NRSC 2230 / GEOG 2750

GIS Data Structures / Vector Formats


One sense of the term data structure is used to describe the manner of storage and retrieval of spatial data.  The two commonly used structures are the Raster and the Vector structures.  Each of these has its advantages and disadvantages. We will also look at the more commonly used vector formats in ArcGIS, the shapefile and the coverage.

Learning Outcomes

Upon successful completion of this topic, you will be able to:

  • Explain the characteristics of the raster data structure
  • Explain the characteristics of the vector data structure
  • Explain the main characteristics of the ArcGIS shapefile data format
  • Explain the main characteristics of the ArcGIS geodatabases
  • Explain the main characteristics of the ESRI coverage data format

Raster and Vector

Activity 1 – Raster vs Vector search

Please use your favourite search engine (e.g. google etc.) to find information regarding the differences, advantages of each structure in GIS applications. How are the data stored and presented? What kinds of applications are suited to one vs the other? The following site is a good starting point.


Activity 2 – Research Findings / Comment

Write two short paragraphs in a blog entry describing your findings regarding the use and suitability of raster data and vector data in GIS applications.  Indicate how your findings can be applied in your area of study.  Please provide links to the sites you found most useful.  Please title this blog entry “Raster and Vector Data”.


A shapefile stores nontopological geometry and attribute information for the spatial features in a data set. The shapefile consists of a minimum of three files, namely:

  • A main file with a .shp extension. The contents of this file describe each feature with a list of its vertices.
  • An index file with a .shx extension.  This file is used to facilitate quick searches through the main file.
  • A dBASE table with a .dbf extension. This table contains feature attributes with one record per feature.


An ArcGIS geodatabase is a collection of geographic datasets of various types held in a common file system folder, a Microsoft Access database, or a multiuser relational DBMS.  The fundamental contents for every geodatabase are tables, features, and rasters.
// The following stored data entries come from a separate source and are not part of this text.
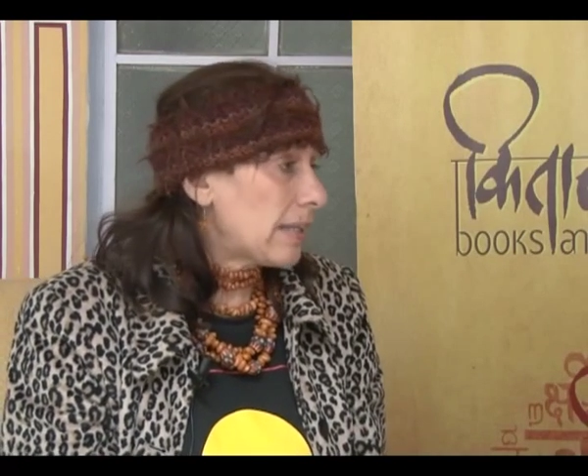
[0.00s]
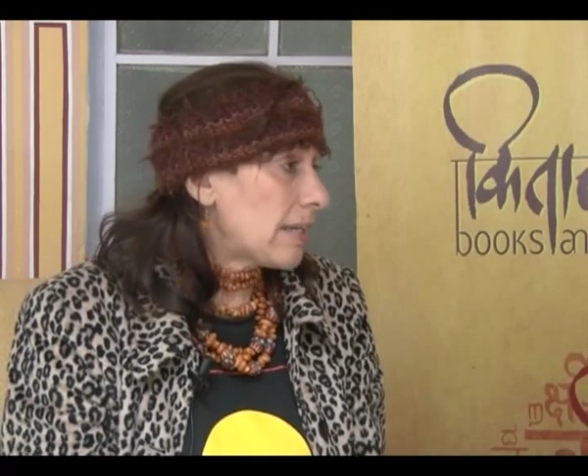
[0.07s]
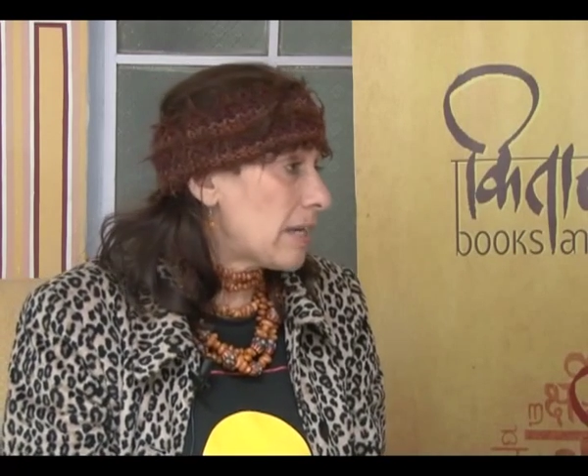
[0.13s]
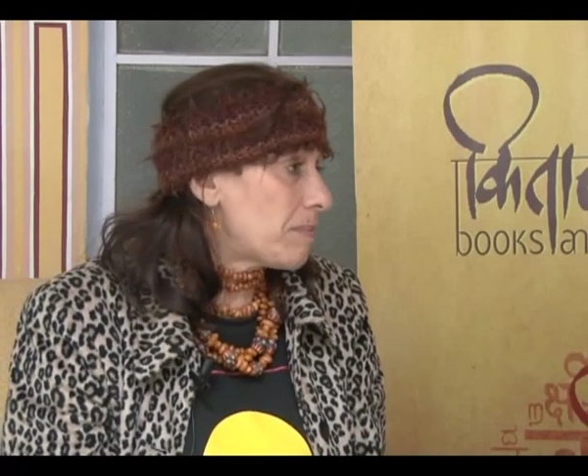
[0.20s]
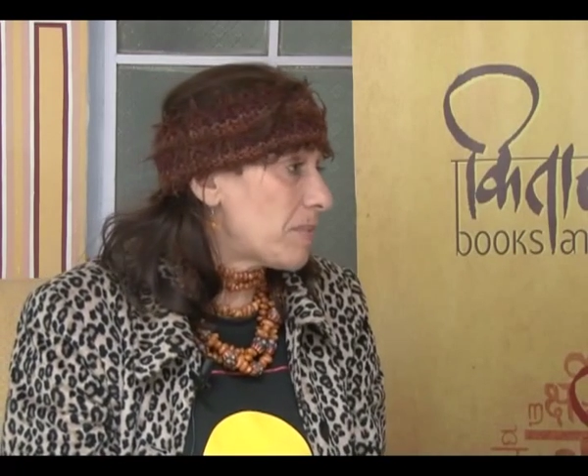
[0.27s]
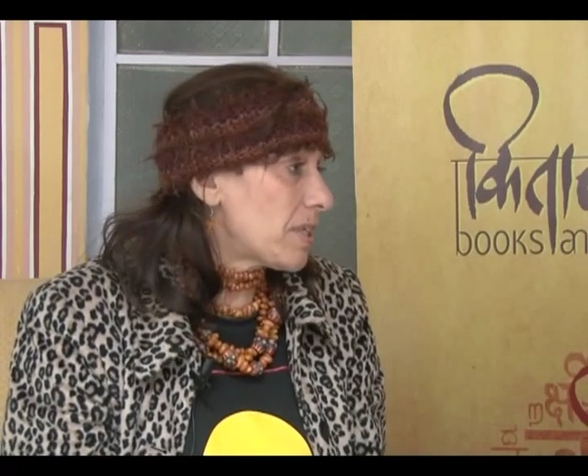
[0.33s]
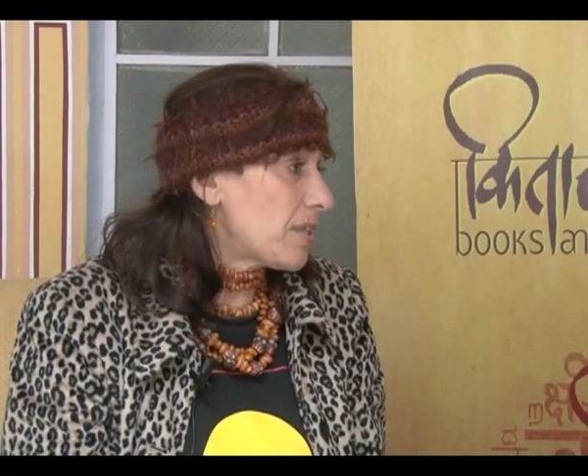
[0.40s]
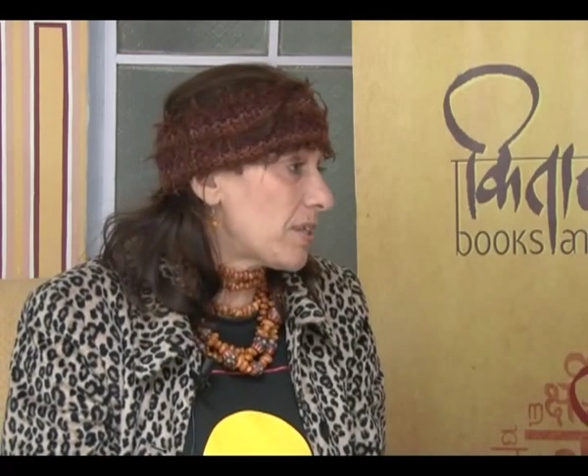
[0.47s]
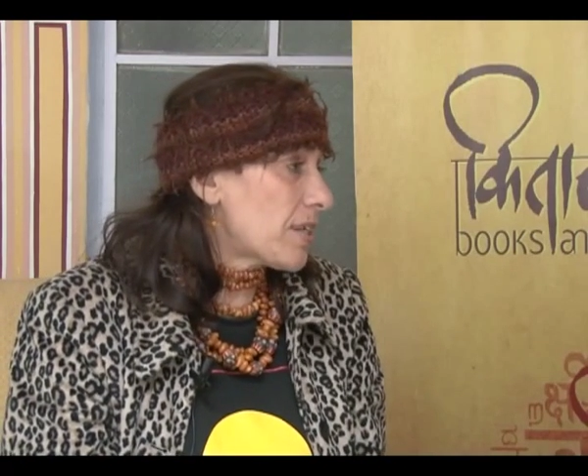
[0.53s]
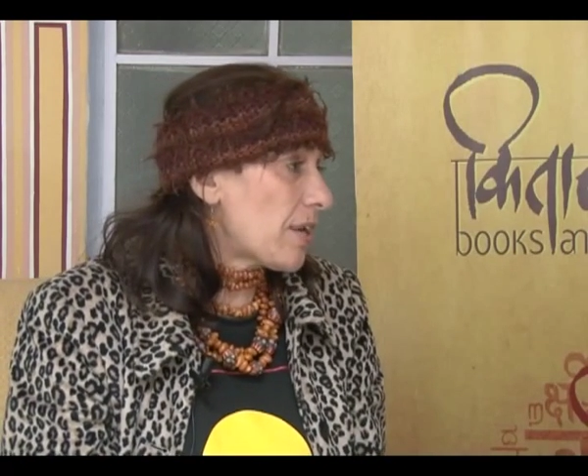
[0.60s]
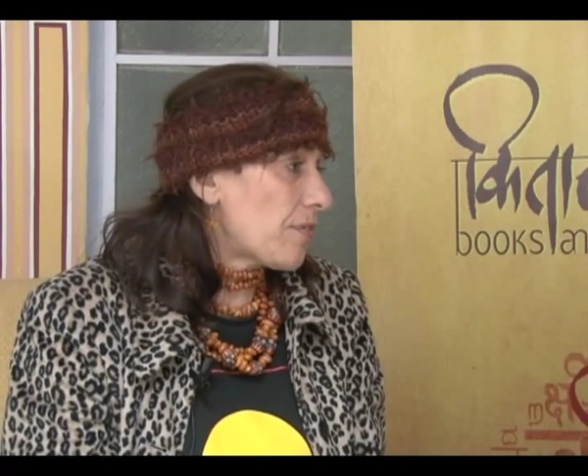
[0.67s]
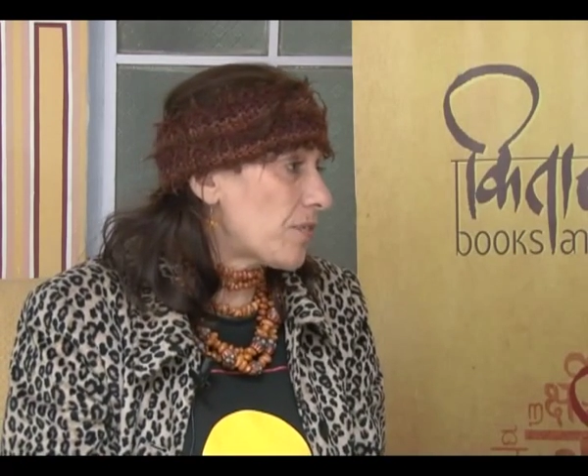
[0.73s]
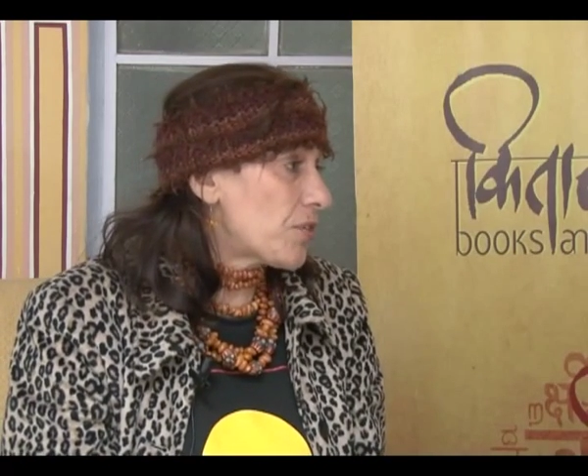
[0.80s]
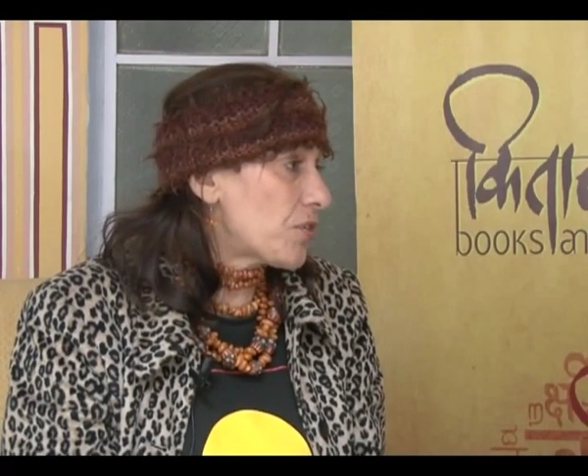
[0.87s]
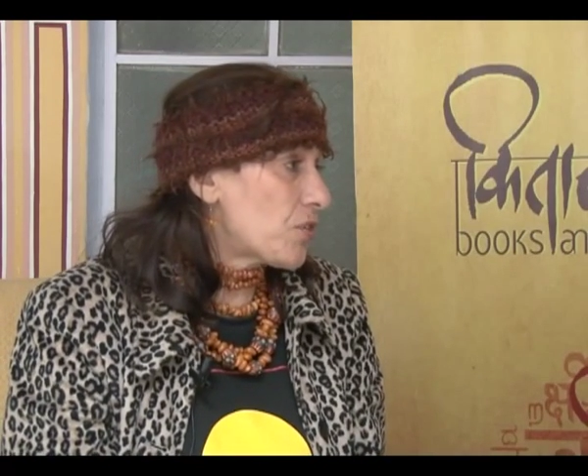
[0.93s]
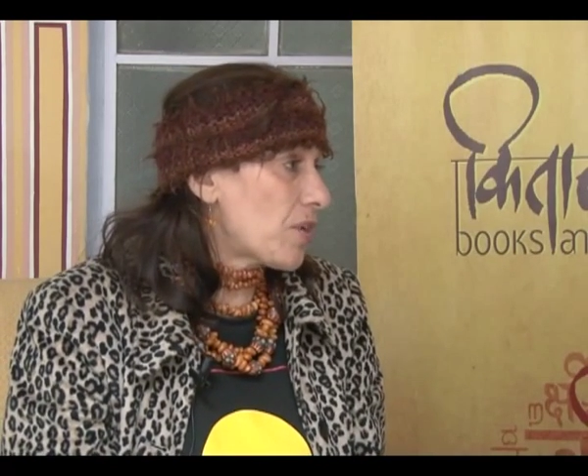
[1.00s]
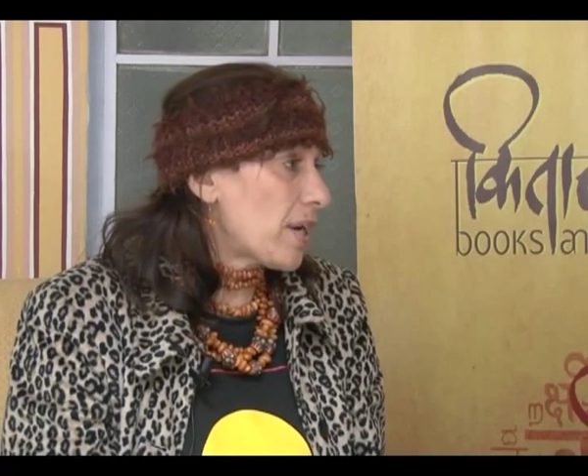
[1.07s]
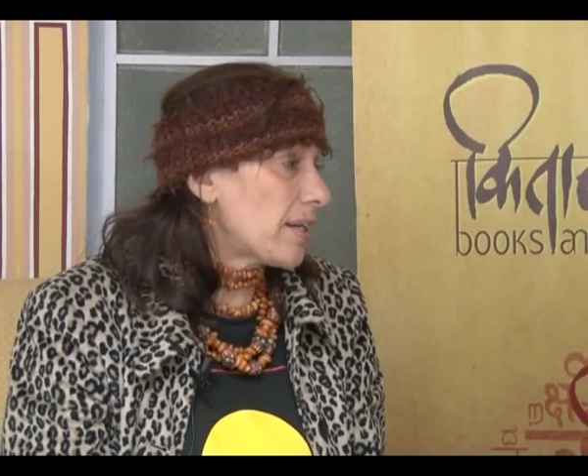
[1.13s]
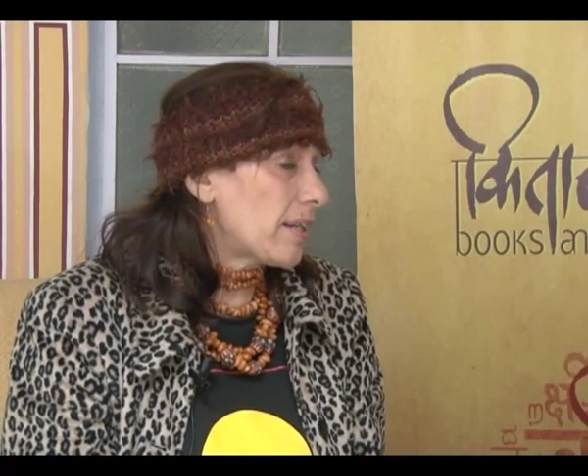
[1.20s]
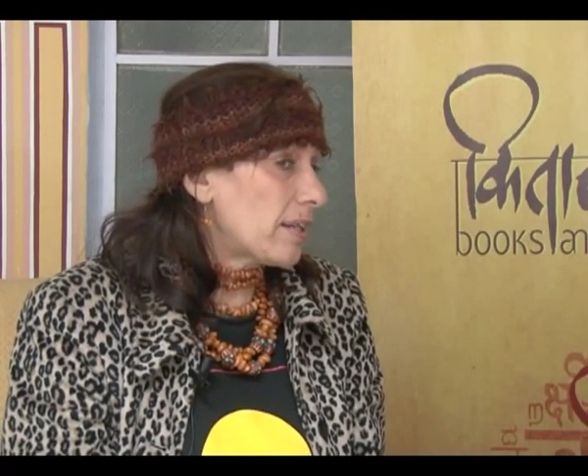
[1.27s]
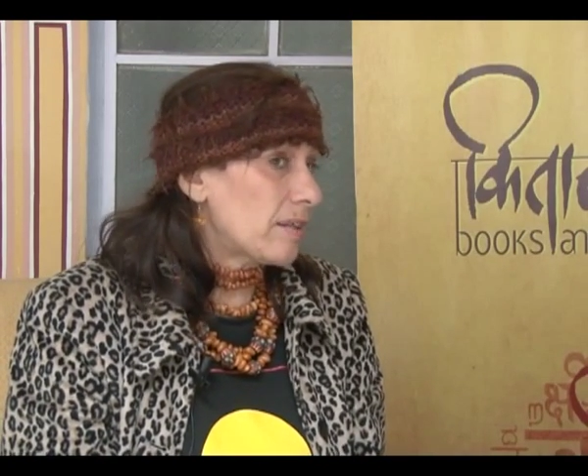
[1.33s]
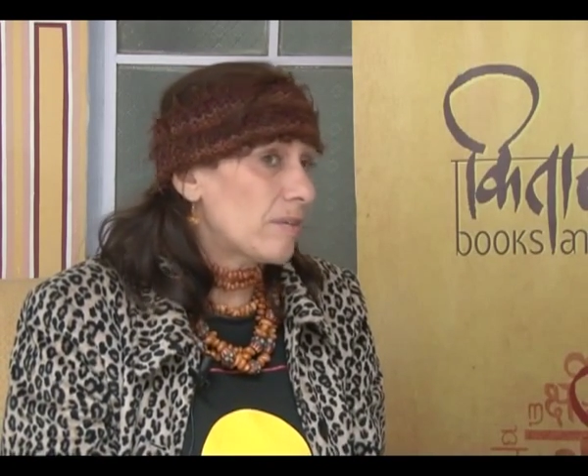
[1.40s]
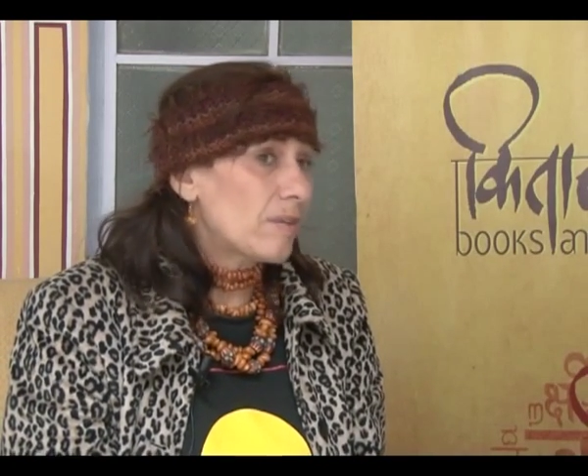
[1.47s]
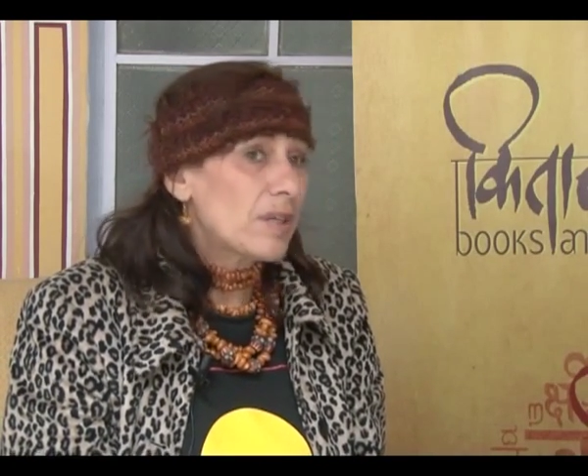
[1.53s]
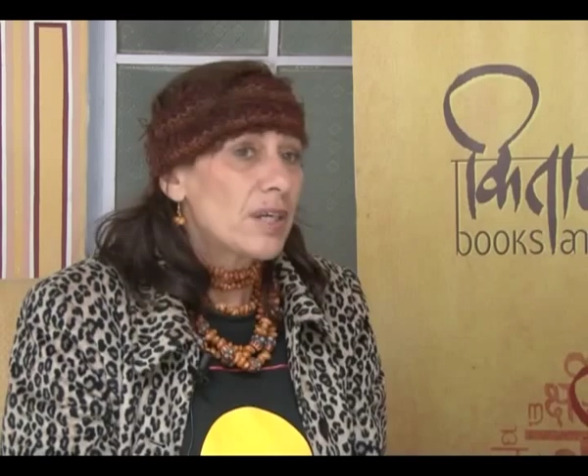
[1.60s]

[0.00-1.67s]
claims in South Australia.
A coverage is a combination of system directories and associated sub-files.  A coverage exists in a folder that contains a sub-directory named info and a system directory that is also the coverage name.  Inside the coverage directory must contain at least two files namely:

  • A boundary file with the extension .bnd.  This file stores the geographic extents of the data
  • A control point file with extension .tic.  This file stores the location of the geographic reference (TIC) points of the data.

The coverage differs from the shapefile in two important ways, namely:

  • It implicitly stores topological relationships between features
  • It does not allow overlaps or duplicates

Activity 3 – Geodatabase research

Search the ArcGIS Resource Center Desktop 10 Help for information on ‘Table Basics”.  Use a post in your blog to explain the role relationships play in ArcGIS geodatabases.